- Directed by: David Butler
- Written by: Buddy G. DeSylva Bert Hanlon David Butler Ben Ryan
- Produced by: Buddy G. DeSylva
- Starring: Lilian Harvey Lew Ayres Charles Butterworth Harry Langdon
- Cinematography: Arthur C. Miller
- Edited by: Irene Morra
- Music by: Arthur Lange Cyril J. Mockridge
- Production company: Fox Film Corporation
- Distributed by: Fox Film Corporation
- Release date: September 22, 1933;
- Running time: 73 minutes
- Country: United States
- Language: English

= My Weakness (film) =

1933 film by David Butler

My Weakness is a 1933 American pre-Code musical film directed by David Butler and starring Lilian Harvey, Lew Ayres and Charles Butterworth. It was the second of four films made by the British-German actress Harvey in Hollywood, who had emerged as major star during Weimar Germany.
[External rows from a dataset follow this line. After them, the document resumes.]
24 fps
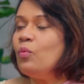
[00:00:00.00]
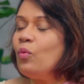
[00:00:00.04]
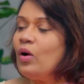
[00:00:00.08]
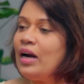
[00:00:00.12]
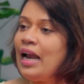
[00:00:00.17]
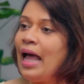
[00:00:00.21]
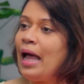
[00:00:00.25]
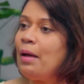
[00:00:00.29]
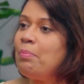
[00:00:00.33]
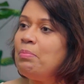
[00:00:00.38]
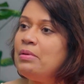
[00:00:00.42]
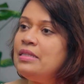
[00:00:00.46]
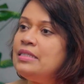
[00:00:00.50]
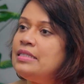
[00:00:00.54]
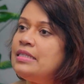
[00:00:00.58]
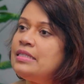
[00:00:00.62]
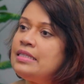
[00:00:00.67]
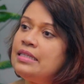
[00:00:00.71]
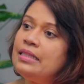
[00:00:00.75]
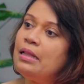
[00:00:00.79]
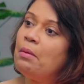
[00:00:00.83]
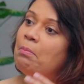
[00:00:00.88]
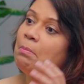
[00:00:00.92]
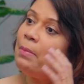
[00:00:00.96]
what happens is
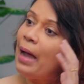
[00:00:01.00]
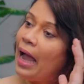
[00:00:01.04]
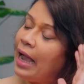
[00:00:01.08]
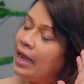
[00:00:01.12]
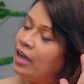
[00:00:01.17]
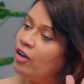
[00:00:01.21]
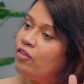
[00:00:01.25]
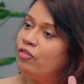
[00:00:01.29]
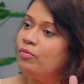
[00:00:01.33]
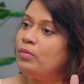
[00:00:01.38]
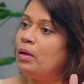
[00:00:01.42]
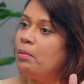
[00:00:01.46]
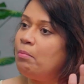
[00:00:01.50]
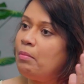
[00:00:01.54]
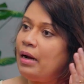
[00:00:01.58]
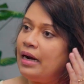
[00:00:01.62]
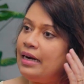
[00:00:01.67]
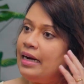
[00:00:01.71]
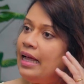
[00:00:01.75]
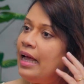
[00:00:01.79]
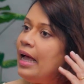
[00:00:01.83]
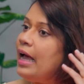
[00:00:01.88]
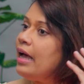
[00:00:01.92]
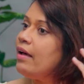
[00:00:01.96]
in the back of my
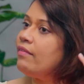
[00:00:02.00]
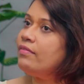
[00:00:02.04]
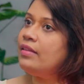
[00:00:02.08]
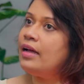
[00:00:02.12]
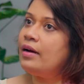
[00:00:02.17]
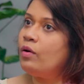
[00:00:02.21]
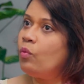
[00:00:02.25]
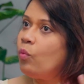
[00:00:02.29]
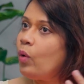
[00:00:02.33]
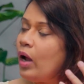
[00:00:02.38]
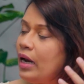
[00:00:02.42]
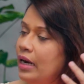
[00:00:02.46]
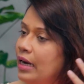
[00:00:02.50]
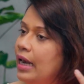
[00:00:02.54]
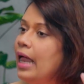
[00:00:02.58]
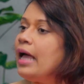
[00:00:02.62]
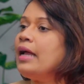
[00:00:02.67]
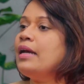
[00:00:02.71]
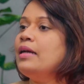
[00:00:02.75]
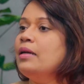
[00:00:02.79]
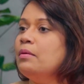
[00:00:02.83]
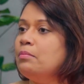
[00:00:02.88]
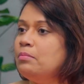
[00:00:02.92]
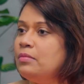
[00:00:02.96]
mind, I have that 1
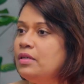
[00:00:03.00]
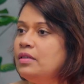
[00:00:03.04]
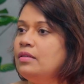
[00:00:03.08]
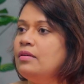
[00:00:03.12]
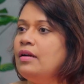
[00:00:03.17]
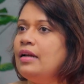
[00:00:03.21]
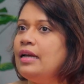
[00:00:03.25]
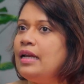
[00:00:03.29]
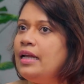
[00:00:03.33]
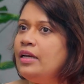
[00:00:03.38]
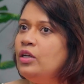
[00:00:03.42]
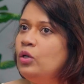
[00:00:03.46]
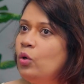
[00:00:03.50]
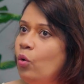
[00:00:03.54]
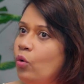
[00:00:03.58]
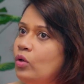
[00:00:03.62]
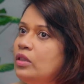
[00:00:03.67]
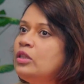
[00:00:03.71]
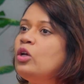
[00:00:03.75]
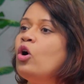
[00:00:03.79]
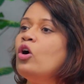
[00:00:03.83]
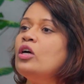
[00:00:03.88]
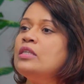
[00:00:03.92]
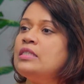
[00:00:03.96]
lakh number and I know
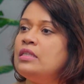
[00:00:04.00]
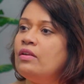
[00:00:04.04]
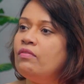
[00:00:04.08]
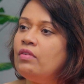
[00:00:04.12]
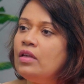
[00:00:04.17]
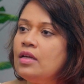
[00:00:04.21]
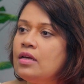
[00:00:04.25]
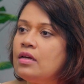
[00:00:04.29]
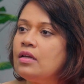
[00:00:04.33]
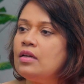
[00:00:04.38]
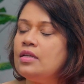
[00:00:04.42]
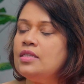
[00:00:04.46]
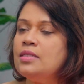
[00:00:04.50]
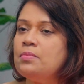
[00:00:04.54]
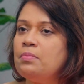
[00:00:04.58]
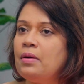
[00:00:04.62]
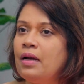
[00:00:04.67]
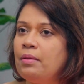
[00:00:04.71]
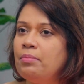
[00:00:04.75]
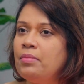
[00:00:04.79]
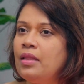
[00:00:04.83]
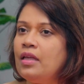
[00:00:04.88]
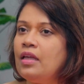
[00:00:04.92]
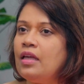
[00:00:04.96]
the costs have increased, but
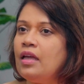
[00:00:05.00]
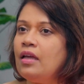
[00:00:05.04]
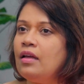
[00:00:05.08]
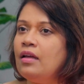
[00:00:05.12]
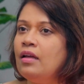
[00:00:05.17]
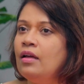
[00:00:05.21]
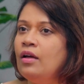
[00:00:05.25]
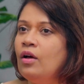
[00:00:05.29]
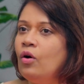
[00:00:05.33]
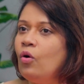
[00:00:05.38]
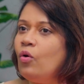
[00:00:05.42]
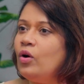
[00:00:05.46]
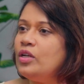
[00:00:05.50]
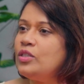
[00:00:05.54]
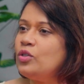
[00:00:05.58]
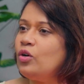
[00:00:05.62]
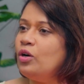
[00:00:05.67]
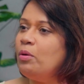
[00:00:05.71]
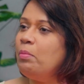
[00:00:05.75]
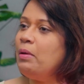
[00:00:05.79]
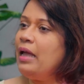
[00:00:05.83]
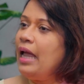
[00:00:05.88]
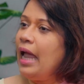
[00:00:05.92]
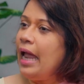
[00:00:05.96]
I'm thinking, oh, it's going
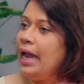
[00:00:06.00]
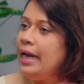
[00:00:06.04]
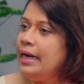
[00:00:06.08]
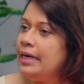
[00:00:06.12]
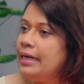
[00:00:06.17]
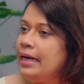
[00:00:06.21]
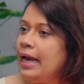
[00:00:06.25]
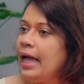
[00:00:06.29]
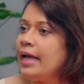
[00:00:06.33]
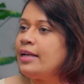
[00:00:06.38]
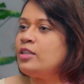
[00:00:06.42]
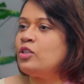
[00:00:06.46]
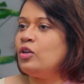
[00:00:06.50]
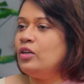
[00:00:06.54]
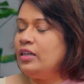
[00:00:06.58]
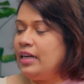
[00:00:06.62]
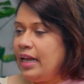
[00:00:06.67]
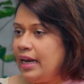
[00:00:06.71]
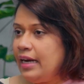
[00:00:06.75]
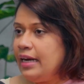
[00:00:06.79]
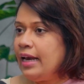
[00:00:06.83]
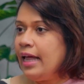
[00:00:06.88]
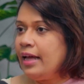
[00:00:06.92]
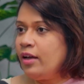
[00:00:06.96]
to be 8 lakhs or
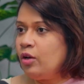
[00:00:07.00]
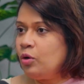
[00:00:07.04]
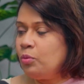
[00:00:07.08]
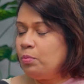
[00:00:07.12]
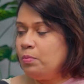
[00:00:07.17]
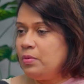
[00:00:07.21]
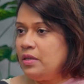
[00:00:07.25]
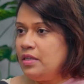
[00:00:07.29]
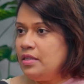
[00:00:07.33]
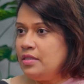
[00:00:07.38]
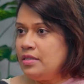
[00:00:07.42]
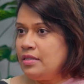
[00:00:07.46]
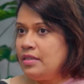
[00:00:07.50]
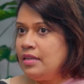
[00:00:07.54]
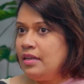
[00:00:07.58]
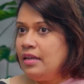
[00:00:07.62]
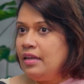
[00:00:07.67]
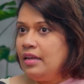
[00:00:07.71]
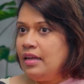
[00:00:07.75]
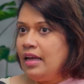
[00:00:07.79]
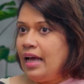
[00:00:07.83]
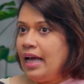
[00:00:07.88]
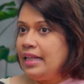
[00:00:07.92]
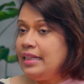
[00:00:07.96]
10 lakh rupees.
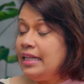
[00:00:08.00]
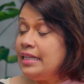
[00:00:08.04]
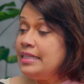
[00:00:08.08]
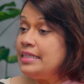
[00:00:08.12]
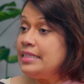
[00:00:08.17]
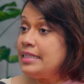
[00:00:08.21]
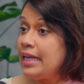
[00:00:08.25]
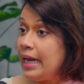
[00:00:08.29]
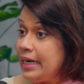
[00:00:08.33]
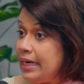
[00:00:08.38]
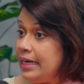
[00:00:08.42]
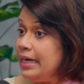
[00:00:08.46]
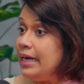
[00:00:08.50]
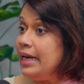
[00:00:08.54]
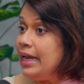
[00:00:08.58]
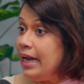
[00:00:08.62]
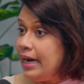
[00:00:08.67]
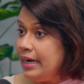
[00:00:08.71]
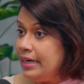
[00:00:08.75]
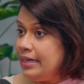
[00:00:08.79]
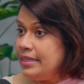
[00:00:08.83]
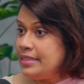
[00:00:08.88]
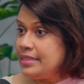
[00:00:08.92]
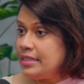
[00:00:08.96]
And then suddenly
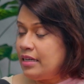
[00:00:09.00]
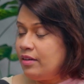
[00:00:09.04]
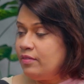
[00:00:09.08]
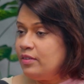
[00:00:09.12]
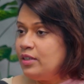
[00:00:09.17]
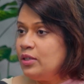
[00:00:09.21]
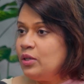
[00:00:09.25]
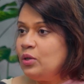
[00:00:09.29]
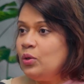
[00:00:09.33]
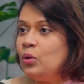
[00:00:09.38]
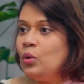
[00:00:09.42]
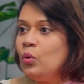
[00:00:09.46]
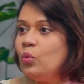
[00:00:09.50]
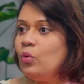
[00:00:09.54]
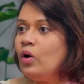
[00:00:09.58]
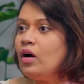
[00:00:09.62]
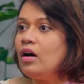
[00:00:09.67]
I discovered to do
It both was and wasn't the first mainstream Hollywood film to use the word "gay" as a descriptor of homosexuality. In one scene, Charles Butterworth and Sid Silvers commiserate over their miserable, hopeless shared love for Lilian Harvey, until Butterworth is struck by a solution: "Let's be gay!" However, the Studio Relations Committee censors decreed that the line had to be muffled.

==Plot==
A wealthy young man bets that he can turn a cleaning woman into a sophisticated lady and trick three men into wanting to marry her.

==Cast==
- Lilian Harvey as Looloo Blake
- Lew Ayres as Ronnie Gregory
- Charles Butterworth as Gerald Gregory
- Harry Langdon as Dan Cupid
- Sid Silvers as Maxie
- Irene Bentley as Jane Holman
- Henry Travers as Ellery Gregory
- Adrian Rosley as Baptiste
- Mary Howard as Diana Griffith
- Irene Ware as Eve Millstead
- Barbara Weeks as Lois Crowley
- Susan Fleming as Jacqueline Wood
- Marcelle Edwards as Marion
- Marjorie King as Lillian
- Jean Allen as Consuello
- Gladys Blake as Mitzi
- Dixie Francis as Dixie

==Bibliography==
- Solomon, Aubrey. The Fox Film Corporation, 1915-1935: A History and Filmography. McFarland, 2011.